The required output is the exact run of lines in the listing below from the line holding "Silent video, 20 frames per second." through the line holding "[00:00:08.00]", with no pictures.
━━ PROVIDED ENTRIES ━━
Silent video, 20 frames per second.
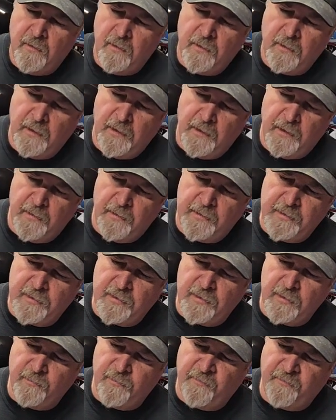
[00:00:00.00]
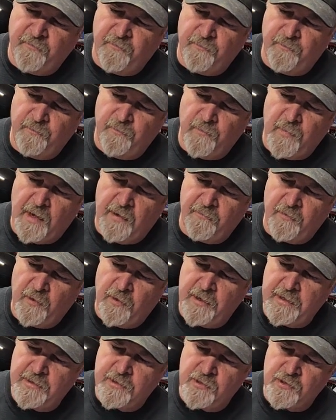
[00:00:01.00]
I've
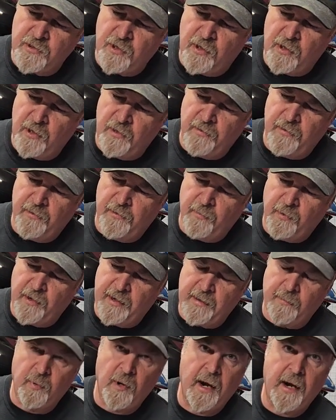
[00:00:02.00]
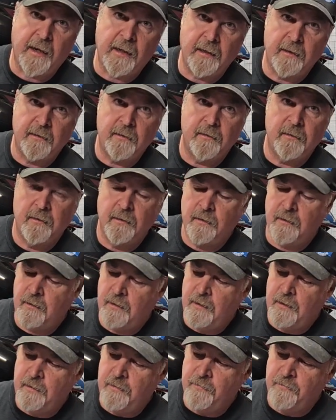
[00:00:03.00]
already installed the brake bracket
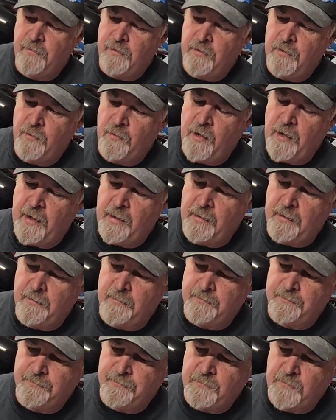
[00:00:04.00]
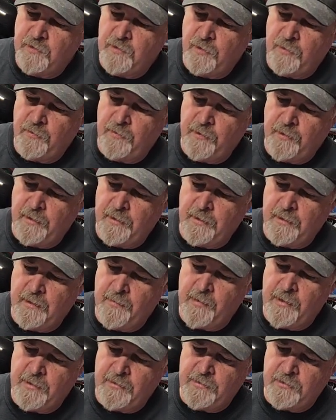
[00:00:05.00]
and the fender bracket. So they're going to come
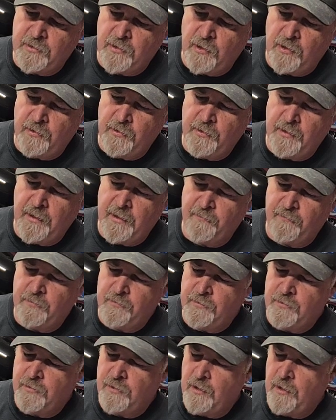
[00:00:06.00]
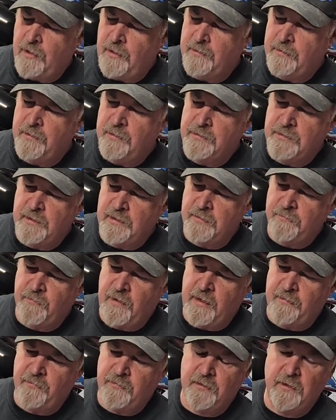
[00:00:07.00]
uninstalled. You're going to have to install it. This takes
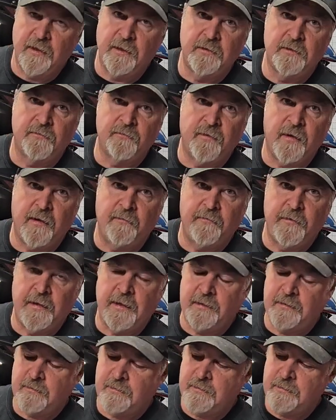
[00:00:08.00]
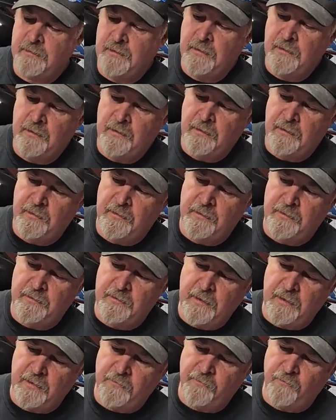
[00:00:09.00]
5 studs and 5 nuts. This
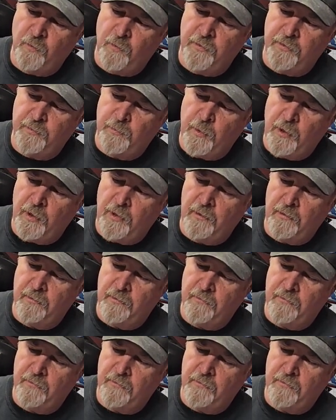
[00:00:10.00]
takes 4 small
━━━
━━ PROVIDED ENTRIES ━━
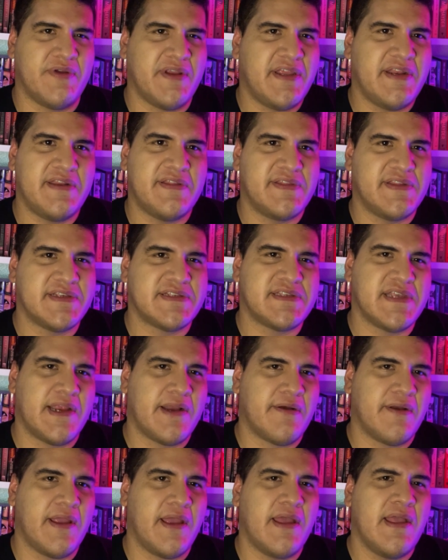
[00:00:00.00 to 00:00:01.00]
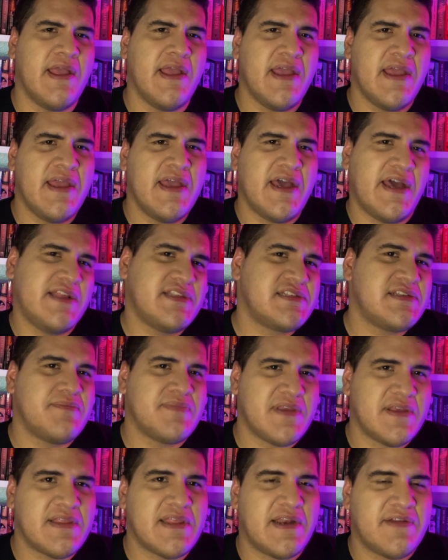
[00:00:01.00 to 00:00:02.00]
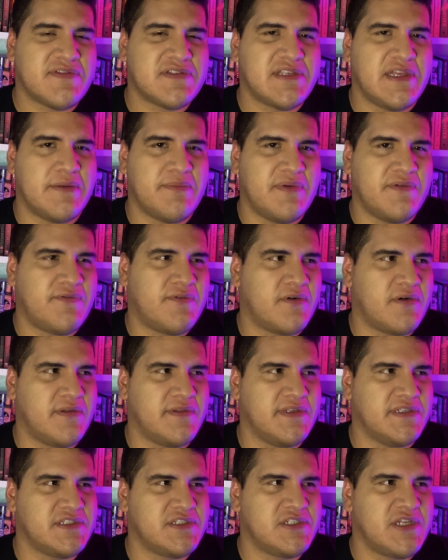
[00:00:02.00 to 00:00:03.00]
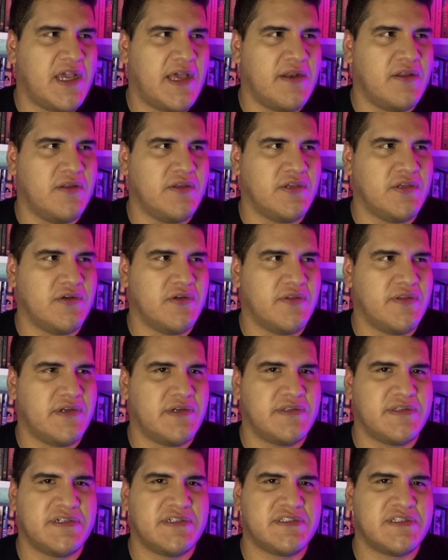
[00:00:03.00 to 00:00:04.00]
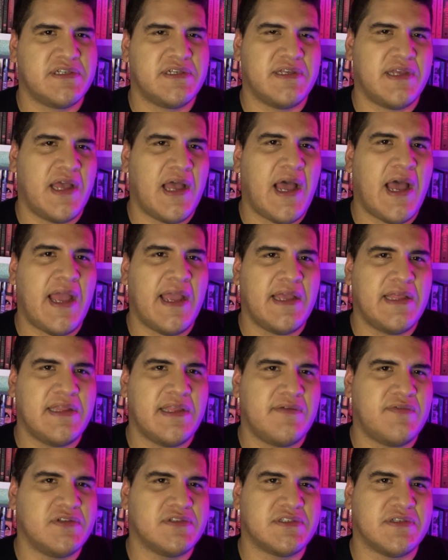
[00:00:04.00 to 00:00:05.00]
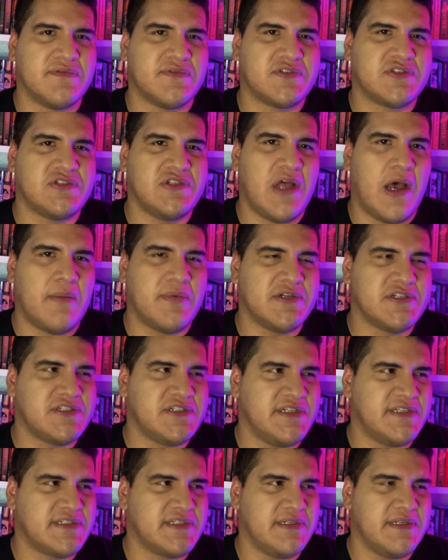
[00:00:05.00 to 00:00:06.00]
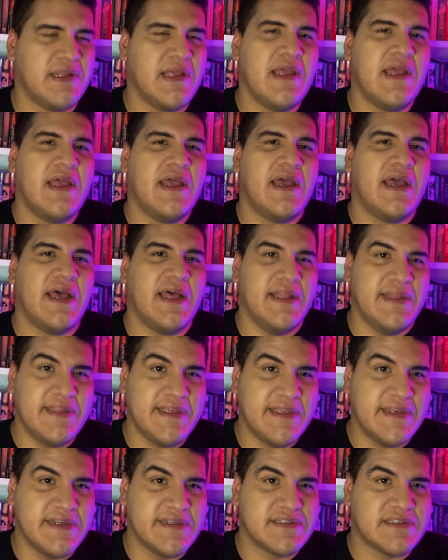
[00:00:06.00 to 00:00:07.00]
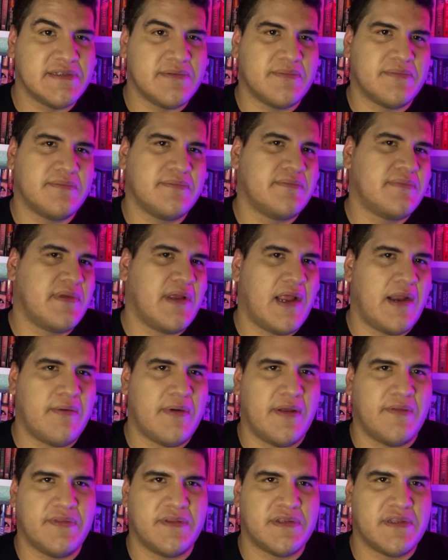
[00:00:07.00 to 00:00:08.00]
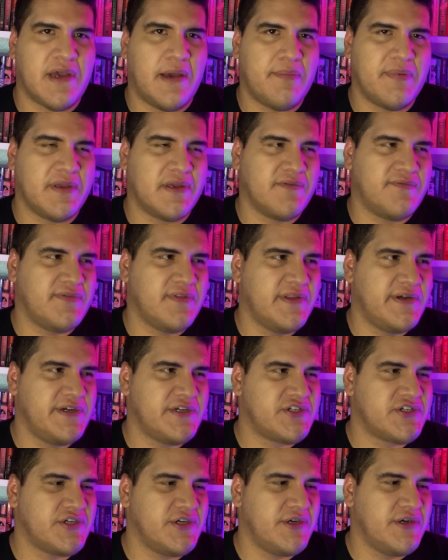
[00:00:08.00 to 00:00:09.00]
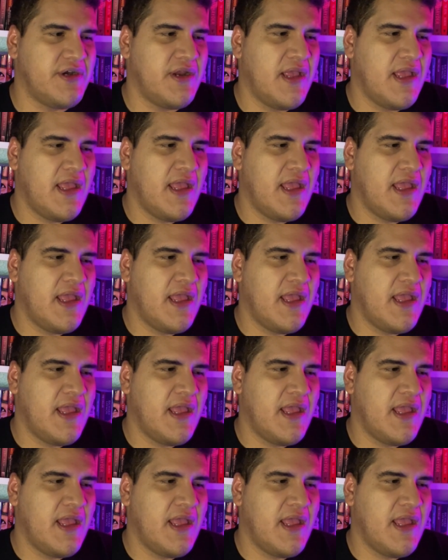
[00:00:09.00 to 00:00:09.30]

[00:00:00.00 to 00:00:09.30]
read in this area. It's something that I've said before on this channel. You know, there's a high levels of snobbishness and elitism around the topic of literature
━━━
• **RESULT FOR THIS EXERCISE**
Silent video, 20 frames per second.
[00:00:00.00]
[00:00:01.00]
I've
[00:00:02.00]
[00:00:03.00]
already installed the brake bracket
[00:00:04.00]
[00:00:05.00]
and the fender bracket. So they're going to come
[00:00:06.00]
[00:00:07.00]
uninstalled. You're going to have to install it. This takes
[00:00:08.00]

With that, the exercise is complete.